§ **Material supplied**:
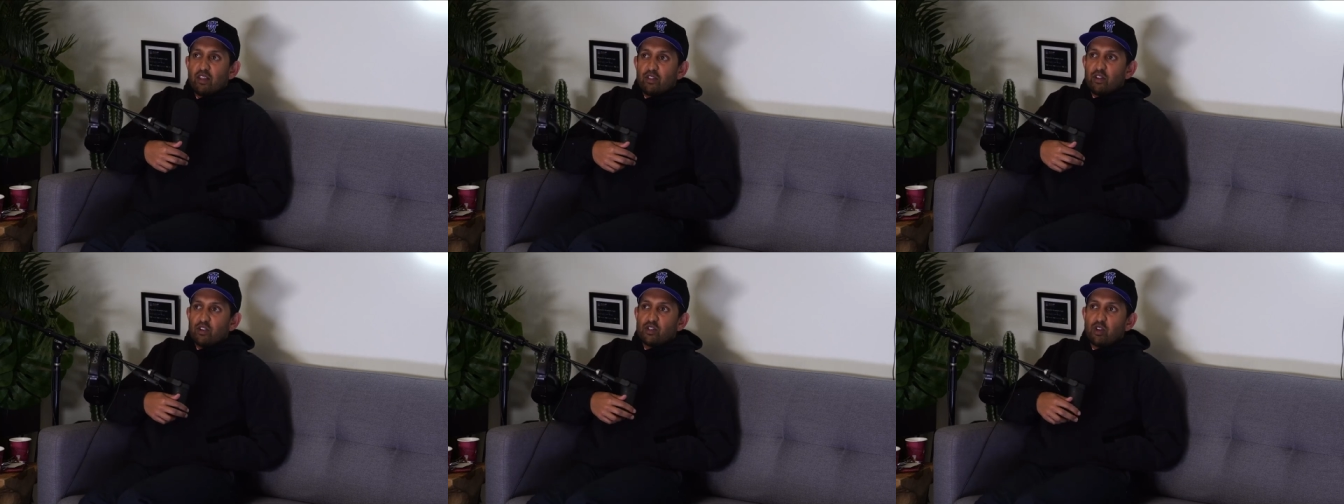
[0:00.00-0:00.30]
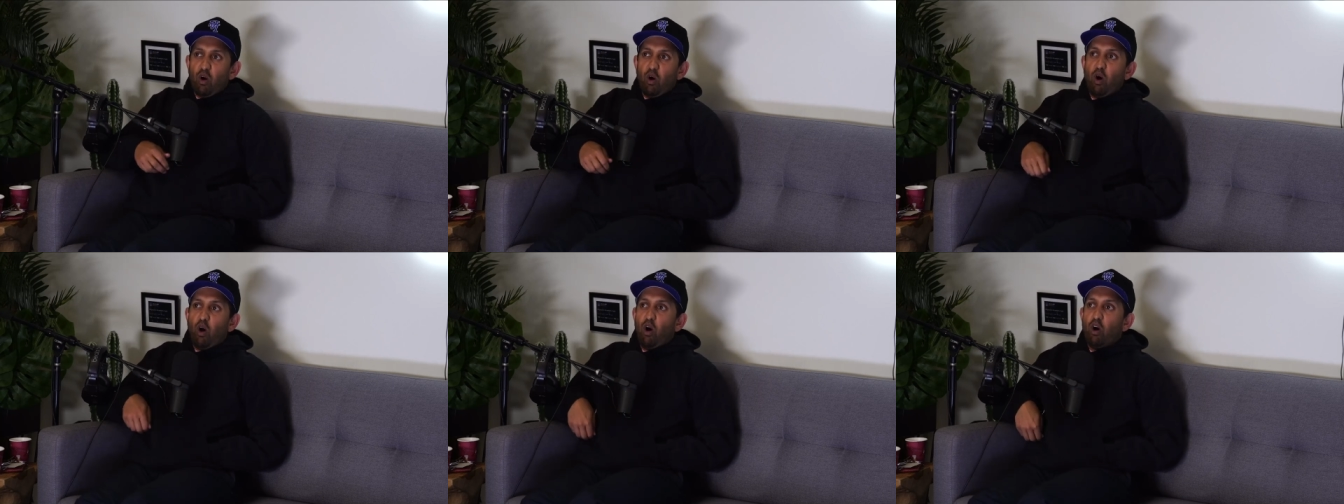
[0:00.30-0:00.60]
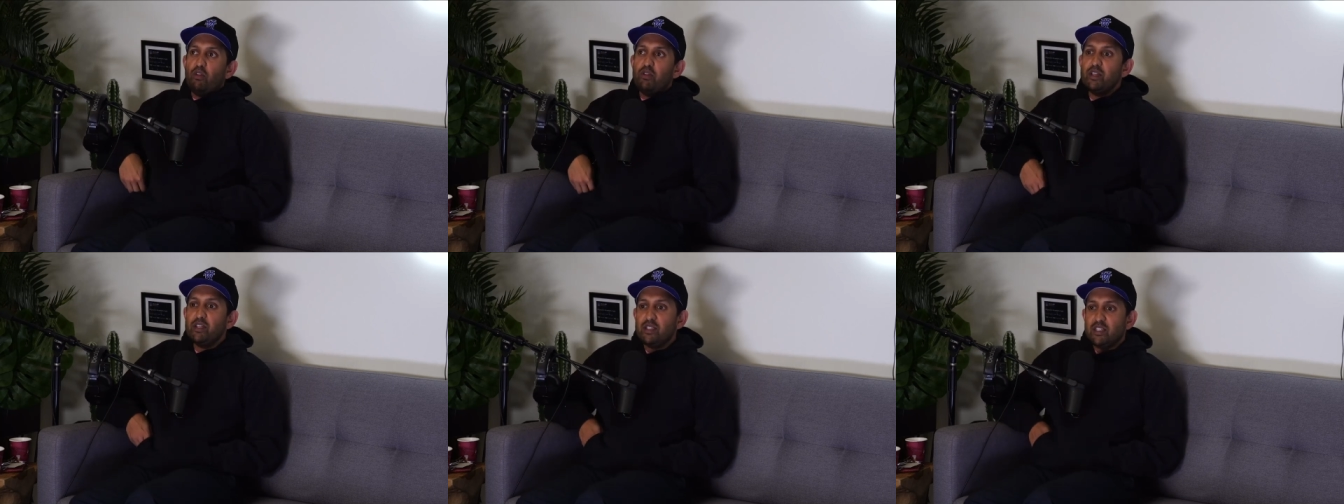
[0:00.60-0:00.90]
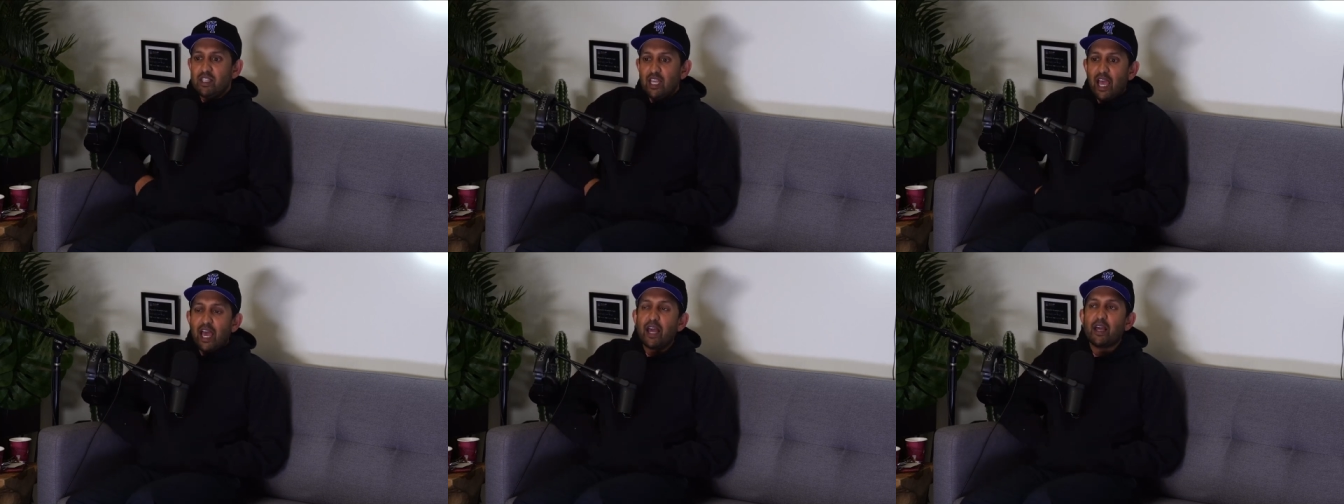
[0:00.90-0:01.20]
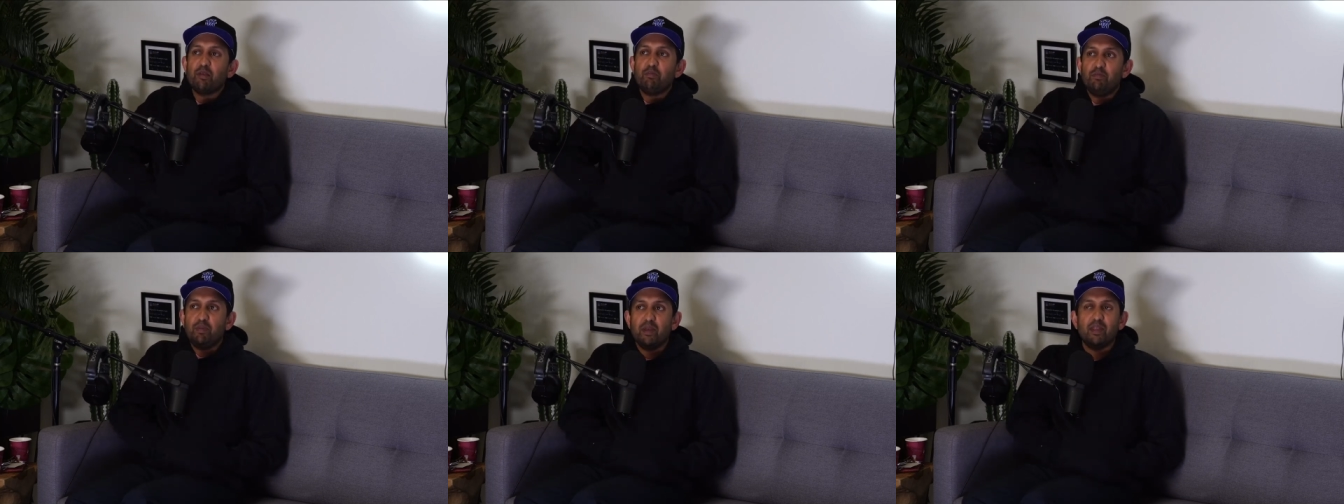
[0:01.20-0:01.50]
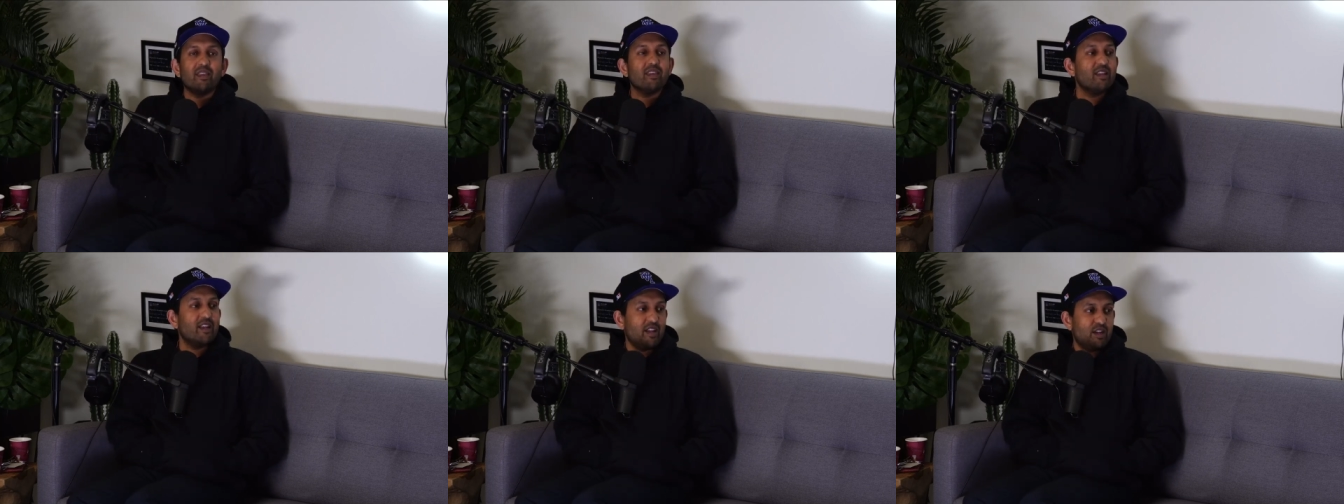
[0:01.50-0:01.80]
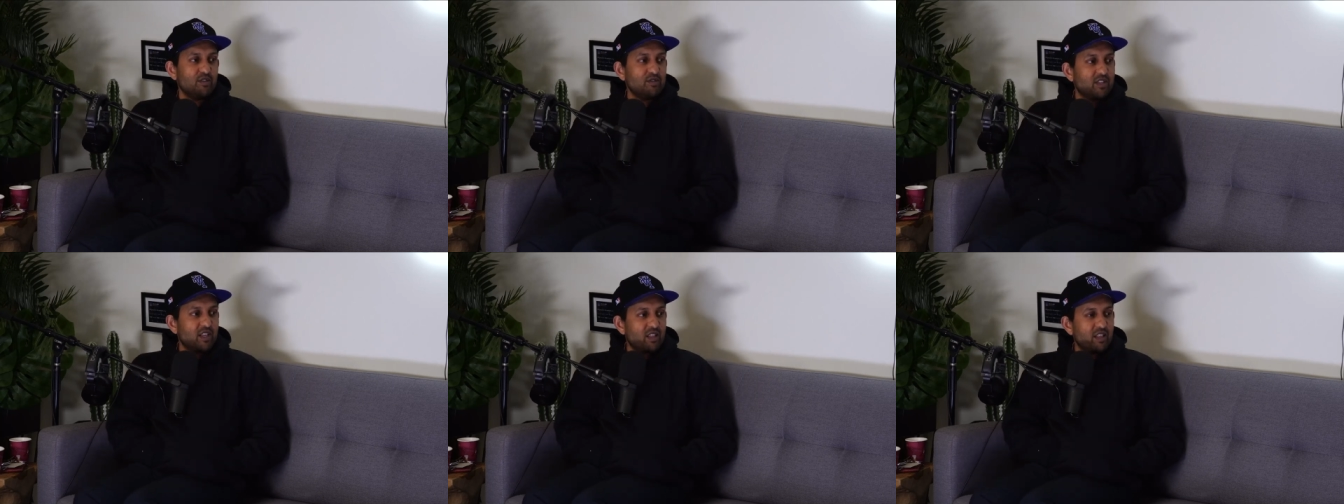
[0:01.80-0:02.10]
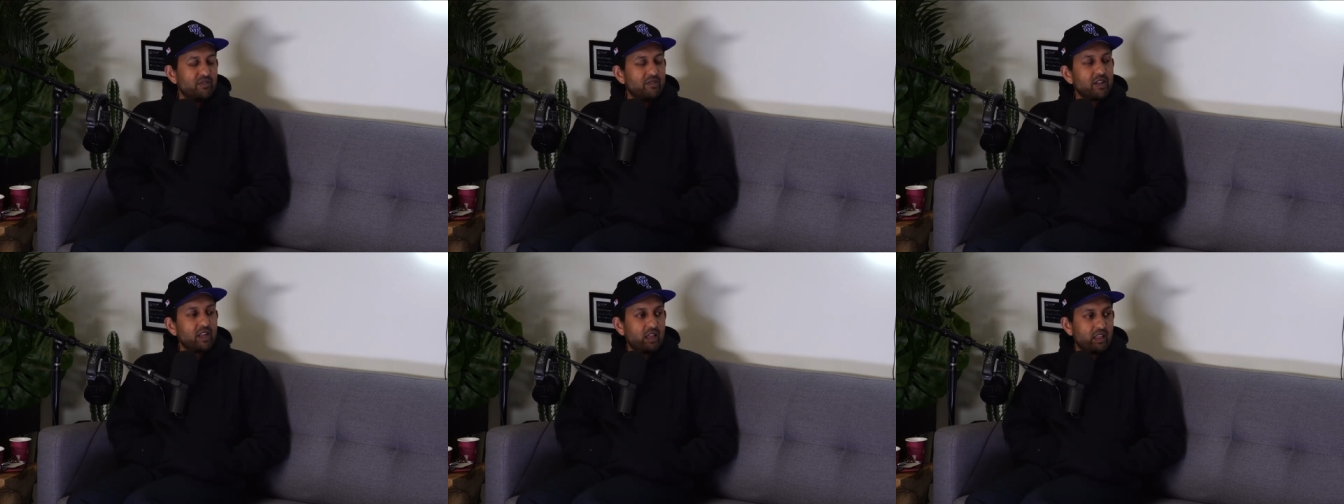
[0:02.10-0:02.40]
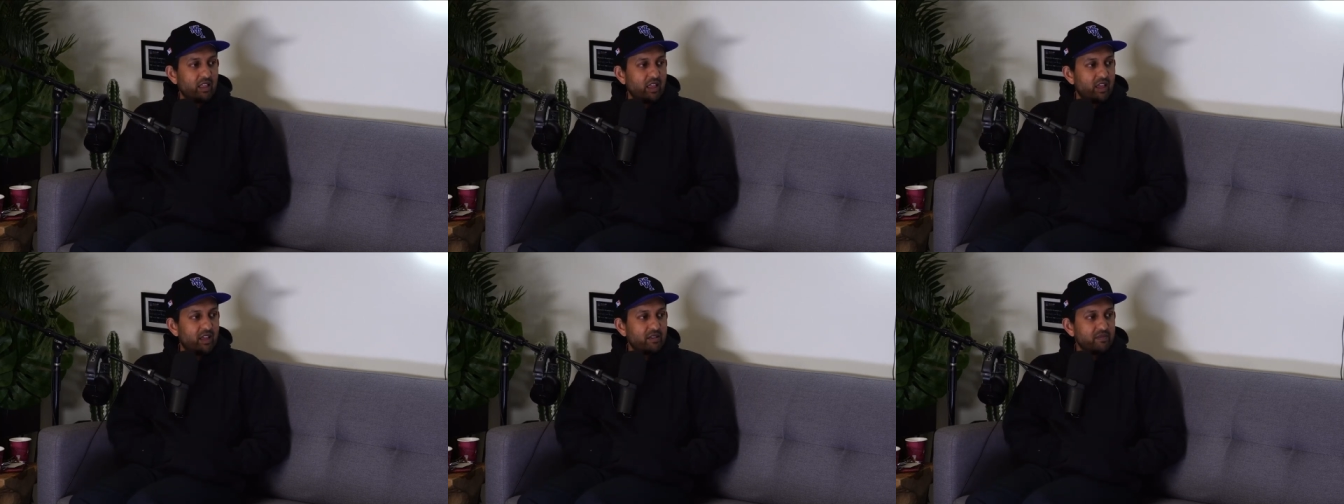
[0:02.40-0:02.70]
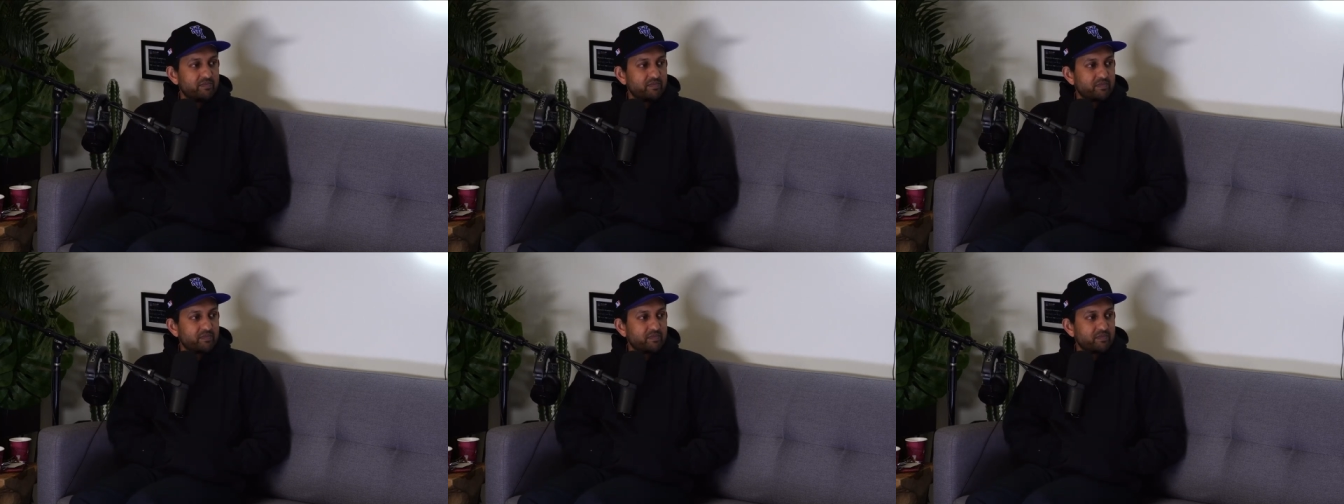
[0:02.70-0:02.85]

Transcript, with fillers: there's all these tech billionaires that live in LA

§ **Task prompt**: Give each record above back word for word, but carry over none of the pictures.

§ **Response to this exercise**:
[0:00.00-0:00.30]
[0:00.30-0:00.60]
[0:00.60-0:00.90]
[0:00.90-0:01.20]
[0:01.20-0:01.50]
[0:01.50-0:01.80]
[0:01.80-0:02.10]
[0:02.10-0:02.40]
[0:02.40-0:02.70]
[0:02.70-0:02.85]

Transcript, with fillers: there's all these tech billionaires that live in LA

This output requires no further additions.